Esta nueva inyección de millones da continuidad directa a las medidas adoptadas el 23 de diciembre de 2025, mediante las cuales se prorrogó la presencia de las Fuerzas Armadas y de la Guardia Civil en el exterior, incluyendo de forma expresa las operaciones de "disuasión y defensa" de la OTAN. 

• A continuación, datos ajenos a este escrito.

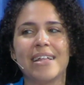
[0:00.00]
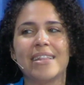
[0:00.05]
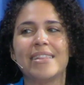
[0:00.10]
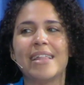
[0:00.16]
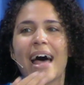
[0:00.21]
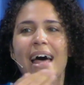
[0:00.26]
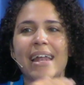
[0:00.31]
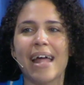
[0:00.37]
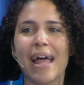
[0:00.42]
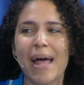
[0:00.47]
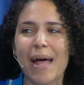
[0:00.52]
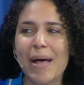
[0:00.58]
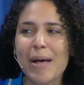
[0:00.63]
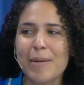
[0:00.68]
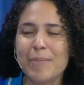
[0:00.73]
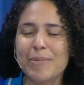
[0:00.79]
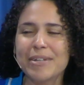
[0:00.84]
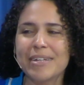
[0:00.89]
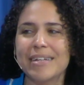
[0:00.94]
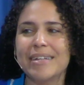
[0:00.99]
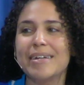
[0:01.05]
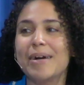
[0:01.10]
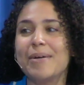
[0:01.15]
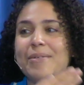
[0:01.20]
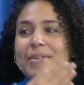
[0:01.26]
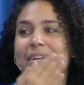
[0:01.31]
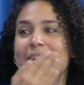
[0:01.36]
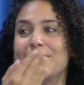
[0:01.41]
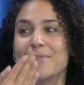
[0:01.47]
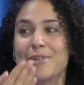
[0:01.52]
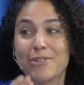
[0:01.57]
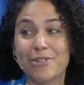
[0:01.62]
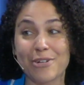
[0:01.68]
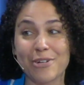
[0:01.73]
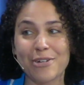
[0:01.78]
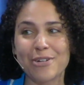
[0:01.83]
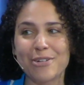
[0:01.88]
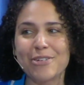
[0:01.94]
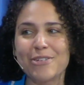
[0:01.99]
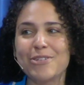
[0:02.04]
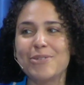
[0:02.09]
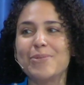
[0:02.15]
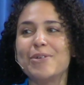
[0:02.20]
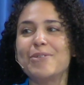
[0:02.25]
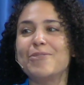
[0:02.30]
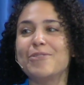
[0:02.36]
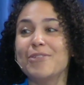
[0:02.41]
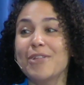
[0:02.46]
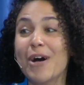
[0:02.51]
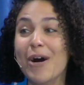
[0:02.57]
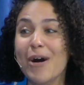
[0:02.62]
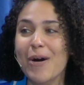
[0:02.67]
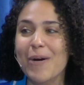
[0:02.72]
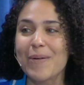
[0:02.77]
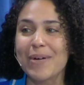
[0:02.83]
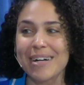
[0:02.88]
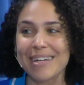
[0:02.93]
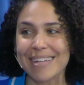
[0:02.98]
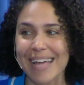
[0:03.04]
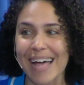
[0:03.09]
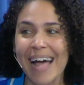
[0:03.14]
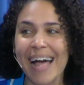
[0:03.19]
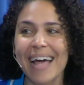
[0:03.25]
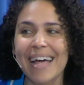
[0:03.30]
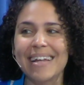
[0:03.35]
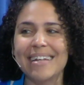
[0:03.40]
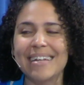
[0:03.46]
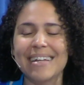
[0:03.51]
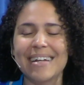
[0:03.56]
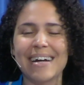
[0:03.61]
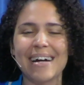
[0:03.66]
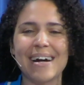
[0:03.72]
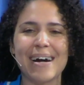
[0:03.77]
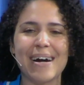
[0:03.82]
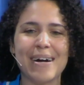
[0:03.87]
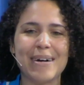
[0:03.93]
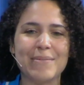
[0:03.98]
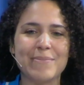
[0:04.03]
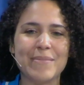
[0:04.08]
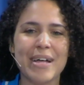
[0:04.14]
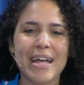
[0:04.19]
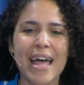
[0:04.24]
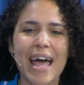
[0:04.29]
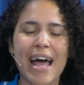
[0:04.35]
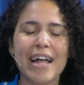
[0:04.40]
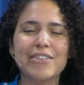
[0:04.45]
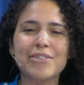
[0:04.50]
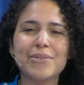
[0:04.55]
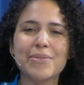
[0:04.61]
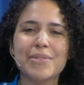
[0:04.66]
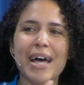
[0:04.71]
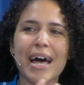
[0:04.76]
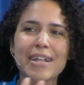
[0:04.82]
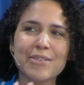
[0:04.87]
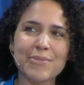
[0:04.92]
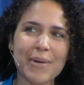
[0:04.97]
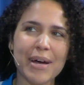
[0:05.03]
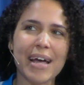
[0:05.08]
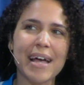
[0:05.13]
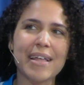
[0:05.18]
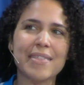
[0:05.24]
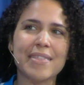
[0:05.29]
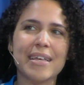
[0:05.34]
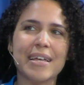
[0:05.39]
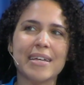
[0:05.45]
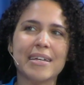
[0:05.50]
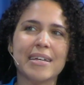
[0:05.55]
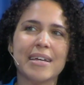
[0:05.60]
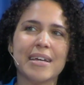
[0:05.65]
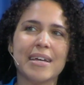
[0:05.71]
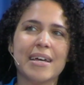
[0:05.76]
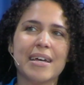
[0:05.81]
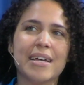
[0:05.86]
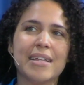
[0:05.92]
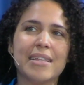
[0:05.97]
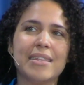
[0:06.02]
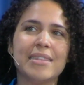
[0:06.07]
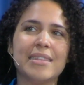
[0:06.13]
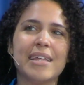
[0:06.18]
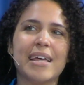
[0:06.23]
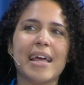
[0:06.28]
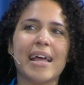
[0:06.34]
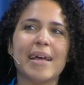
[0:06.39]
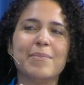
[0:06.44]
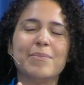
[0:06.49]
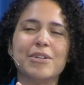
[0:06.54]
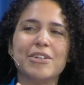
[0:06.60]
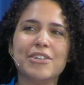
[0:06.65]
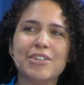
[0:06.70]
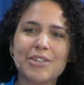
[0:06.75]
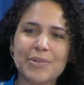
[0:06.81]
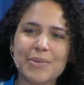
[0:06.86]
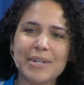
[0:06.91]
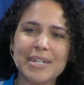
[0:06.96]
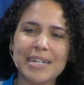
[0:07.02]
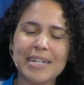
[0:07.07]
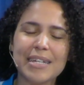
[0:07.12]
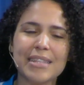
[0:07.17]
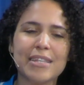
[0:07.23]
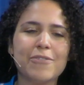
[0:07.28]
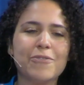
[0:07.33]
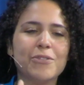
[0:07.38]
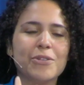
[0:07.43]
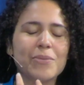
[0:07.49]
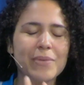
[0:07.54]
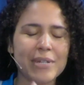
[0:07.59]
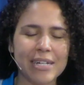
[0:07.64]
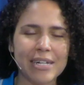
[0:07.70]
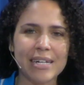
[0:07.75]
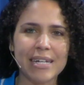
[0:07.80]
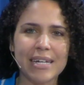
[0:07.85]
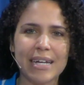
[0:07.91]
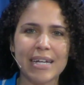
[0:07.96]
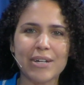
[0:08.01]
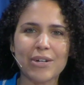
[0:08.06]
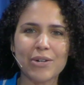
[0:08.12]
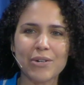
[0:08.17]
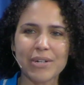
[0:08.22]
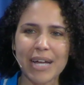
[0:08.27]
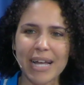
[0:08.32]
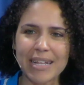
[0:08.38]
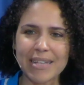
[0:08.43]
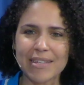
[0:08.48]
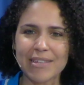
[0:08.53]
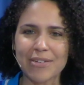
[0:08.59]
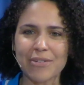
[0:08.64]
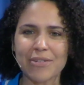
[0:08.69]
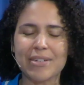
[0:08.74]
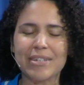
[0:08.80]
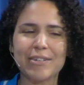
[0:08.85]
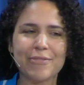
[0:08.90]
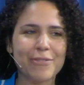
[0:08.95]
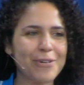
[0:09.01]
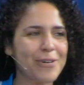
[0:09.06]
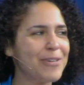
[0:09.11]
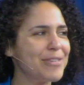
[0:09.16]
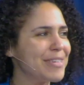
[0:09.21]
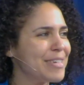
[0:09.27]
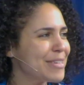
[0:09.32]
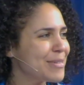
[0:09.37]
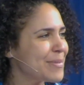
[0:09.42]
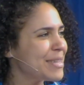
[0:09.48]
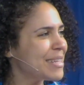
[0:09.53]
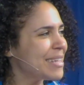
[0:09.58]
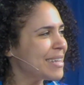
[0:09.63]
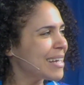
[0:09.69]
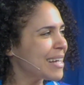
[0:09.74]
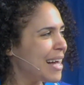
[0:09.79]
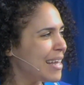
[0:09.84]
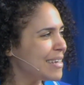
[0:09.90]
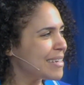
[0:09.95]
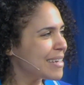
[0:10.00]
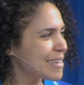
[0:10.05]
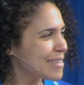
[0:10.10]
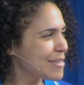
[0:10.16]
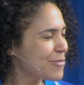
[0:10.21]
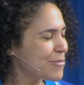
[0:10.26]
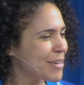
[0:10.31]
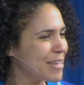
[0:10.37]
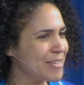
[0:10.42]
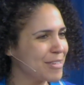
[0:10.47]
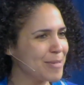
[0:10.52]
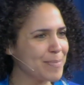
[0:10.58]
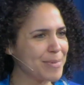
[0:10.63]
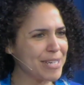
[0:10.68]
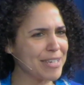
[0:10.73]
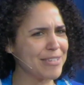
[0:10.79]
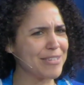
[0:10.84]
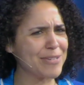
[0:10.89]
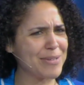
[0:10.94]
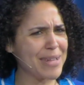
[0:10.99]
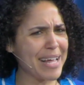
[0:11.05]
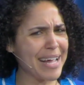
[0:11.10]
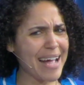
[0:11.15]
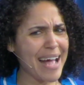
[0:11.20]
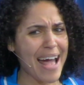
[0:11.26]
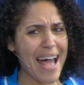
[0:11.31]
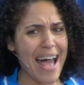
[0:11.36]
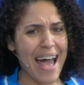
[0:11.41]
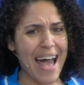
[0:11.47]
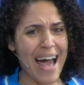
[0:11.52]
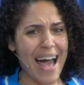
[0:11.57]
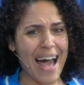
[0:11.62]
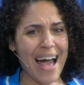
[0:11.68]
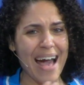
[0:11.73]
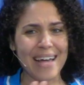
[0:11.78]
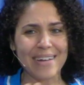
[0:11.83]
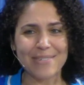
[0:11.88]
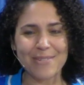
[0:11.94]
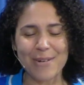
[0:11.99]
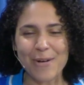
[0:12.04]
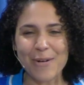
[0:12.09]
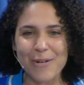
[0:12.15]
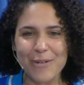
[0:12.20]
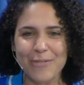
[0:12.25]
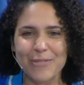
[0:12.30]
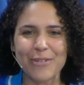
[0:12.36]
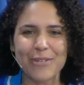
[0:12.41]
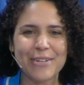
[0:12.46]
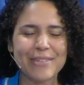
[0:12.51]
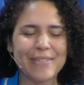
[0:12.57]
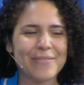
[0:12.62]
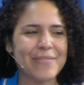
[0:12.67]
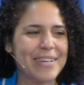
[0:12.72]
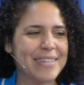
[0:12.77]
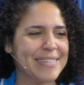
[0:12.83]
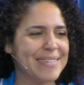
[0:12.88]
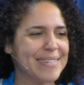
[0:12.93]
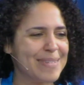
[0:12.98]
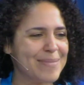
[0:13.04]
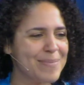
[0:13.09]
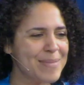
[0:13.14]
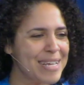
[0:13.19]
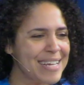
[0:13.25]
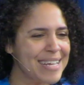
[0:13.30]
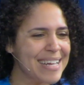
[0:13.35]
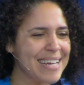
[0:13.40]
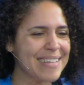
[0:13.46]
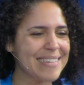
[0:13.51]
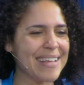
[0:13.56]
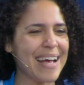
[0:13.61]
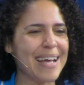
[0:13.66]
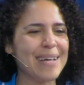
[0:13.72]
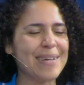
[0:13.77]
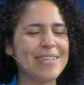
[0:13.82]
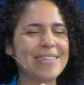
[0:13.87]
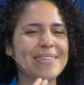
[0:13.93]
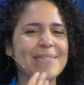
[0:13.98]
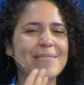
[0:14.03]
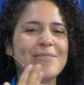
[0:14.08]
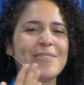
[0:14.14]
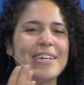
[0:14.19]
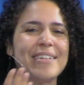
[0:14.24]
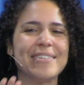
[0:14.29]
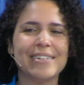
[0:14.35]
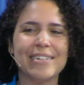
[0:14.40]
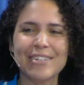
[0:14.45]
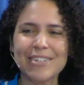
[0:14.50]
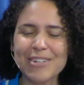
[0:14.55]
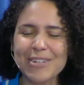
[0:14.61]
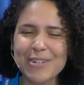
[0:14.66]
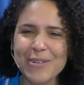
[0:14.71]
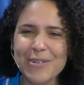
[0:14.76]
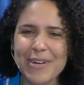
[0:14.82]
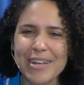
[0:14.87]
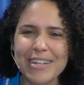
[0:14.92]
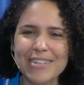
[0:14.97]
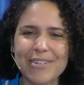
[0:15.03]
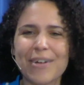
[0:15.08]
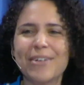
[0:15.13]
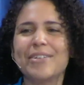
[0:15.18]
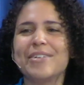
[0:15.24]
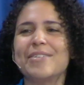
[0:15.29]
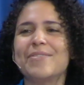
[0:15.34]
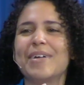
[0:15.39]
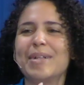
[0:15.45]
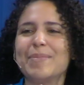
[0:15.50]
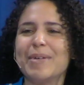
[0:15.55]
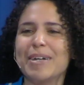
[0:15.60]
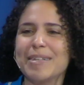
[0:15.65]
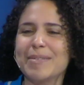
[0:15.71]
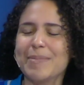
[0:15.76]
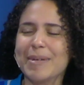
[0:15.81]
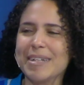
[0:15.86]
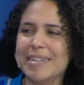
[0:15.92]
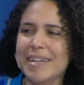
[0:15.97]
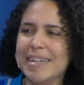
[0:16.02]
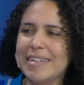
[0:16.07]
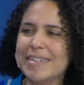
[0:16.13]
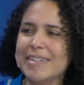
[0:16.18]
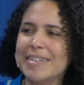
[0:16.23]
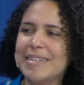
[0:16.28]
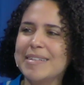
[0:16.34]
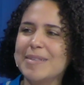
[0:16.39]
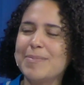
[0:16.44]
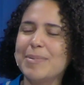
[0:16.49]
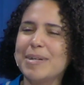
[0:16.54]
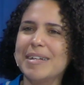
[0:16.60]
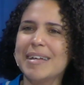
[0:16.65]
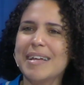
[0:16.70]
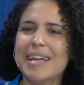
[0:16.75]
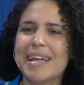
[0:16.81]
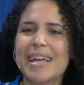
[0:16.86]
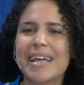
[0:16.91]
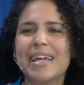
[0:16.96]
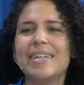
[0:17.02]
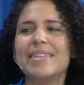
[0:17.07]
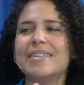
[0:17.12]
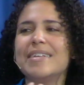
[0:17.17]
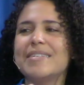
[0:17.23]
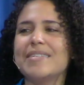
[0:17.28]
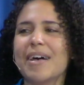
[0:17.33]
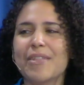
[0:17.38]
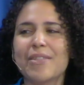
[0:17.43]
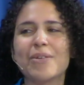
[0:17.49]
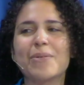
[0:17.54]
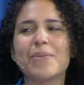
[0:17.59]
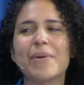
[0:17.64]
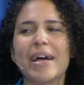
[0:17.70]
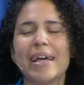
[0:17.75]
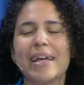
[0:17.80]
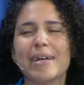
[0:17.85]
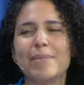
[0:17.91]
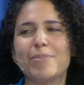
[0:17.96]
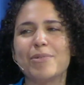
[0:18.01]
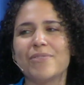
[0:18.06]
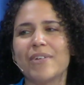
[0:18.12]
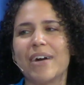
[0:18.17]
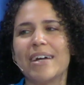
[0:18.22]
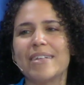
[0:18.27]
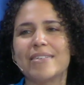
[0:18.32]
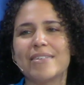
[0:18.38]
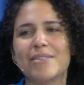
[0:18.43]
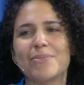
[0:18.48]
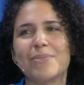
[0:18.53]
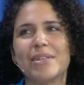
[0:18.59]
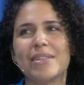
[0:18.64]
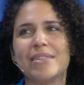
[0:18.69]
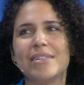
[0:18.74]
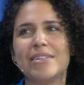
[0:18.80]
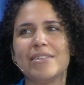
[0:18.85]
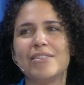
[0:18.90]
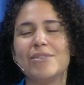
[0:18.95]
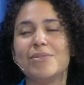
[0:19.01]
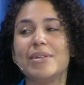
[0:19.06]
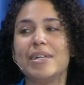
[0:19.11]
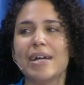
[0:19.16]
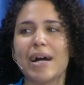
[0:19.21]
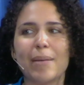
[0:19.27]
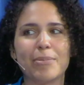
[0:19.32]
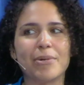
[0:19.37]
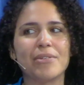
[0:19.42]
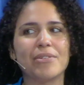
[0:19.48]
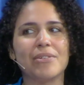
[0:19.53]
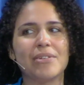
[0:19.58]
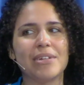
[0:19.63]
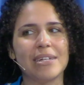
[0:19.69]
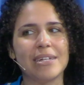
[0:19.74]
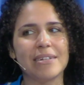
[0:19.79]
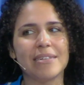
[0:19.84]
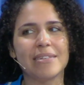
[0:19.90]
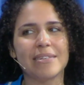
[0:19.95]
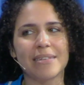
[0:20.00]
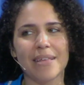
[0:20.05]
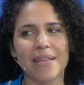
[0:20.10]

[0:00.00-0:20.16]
That ebb can return to a flow again. And so that's why I think the ambiguity, the fluidity, it creates certain difficulties within the context of friendship, because you're like, I don't know if you're as invested in me as I am invested in you, and it's hard to develop expectations. But in this other way, it provides us with these unique opportunities.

La asignación de estos fondos públicos se justifica institucionalmente bajo conceptos intencionadamente difusos como la "seguridad cooperativa" y la "prevención de conflictos", una retórica que suele maquillar la proyección de fuerza e intervención militar en el extranjero. Un claro ejemplo es la cronificación de la "Operación Atalanta" en el cuerno de África, una misión naval iniciada en 2008 que, si bien se escuda en la "protección humanitaria del Programa Mundial de Alimentos", prioriza el resguardo de los intereses comerciales de la marina mercante y las flotas pesqueras privadas. Que el cuartel general de esta operación se mantenga en la Base Naval de Rota bajo mando español evidencia un esfuerzo por rentabilizar políticamente el despliegue en clave de "prestigio nacional" dentro de la Unión Europea.

Esta inyección económica consolida la subordinación de la política de militar española a las exigencias de la alianza atlántica, manteniendo casi 4.000 militares desplegados en 15 países en el Flanco Este, en Letonia, Eslovaquia y Rumanía.